# SUPPLIED RECORDS:
◇ ◇ ◇ ◇ ◇

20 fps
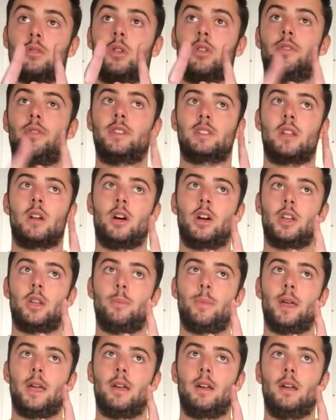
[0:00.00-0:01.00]
off his line
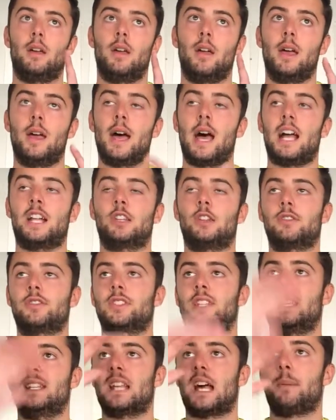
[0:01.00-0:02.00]
a bit and you've
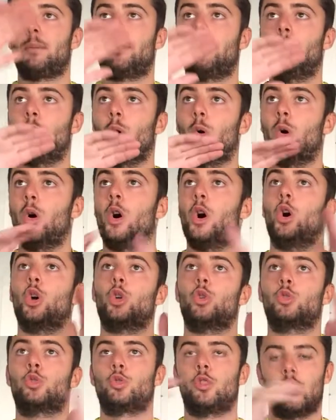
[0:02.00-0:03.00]
seen that before,
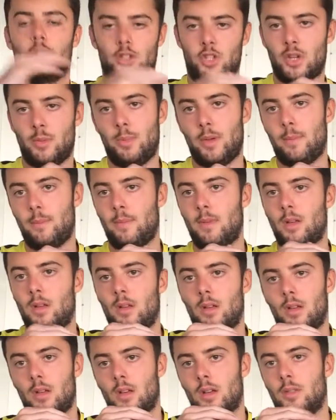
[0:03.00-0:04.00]
you'll try and chip him.
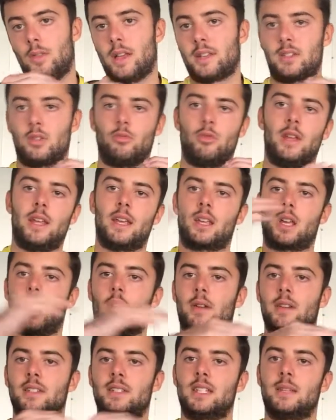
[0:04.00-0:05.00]
That's a
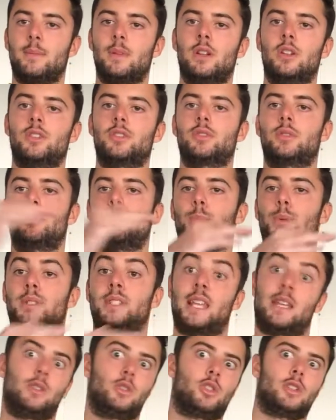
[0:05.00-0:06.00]
reoccurring stimulus
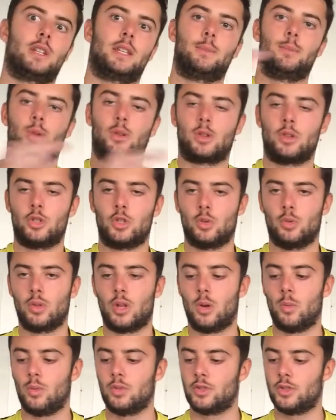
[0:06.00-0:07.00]
potentially, because you'll
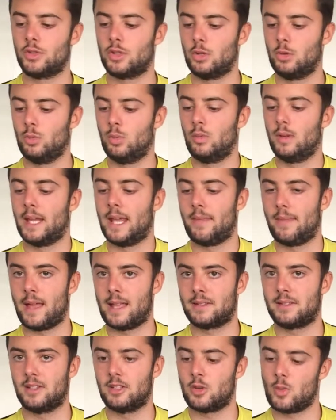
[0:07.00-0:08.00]
know what to do in
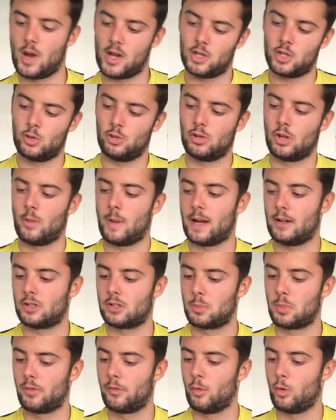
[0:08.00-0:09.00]
that situation, you'll know how
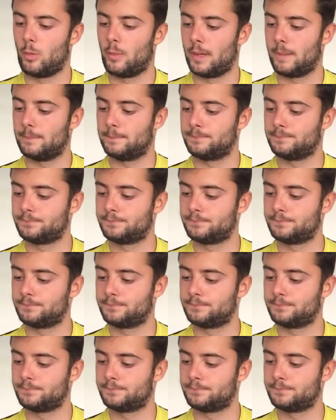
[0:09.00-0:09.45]
to perform it.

◇ ◇ ◇ ◇ ◇

# WHAT TO WORK ON:
Each line from the one that holds "[0:02.00-0:03.00]" through the final line of the data must be retyped exactly; the pictures must not appear.

# SOLVED EXERCISE:
[0:02.00-0:03.00]
seen that before,
[0:03.00-0:04.00]
you'll try and chip him.
[0:04.00-0:05.00]
That's a
[0:05.00-0:06.00]
reoccurring stimulus
[0:06.00-0:07.00]
potentially, because you'll
[0:07.00-0:08.00]
know what to do in
[0:08.00-0:09.00]
that situation, you'll know how
[0:09.00-0:09.45]
to perform it.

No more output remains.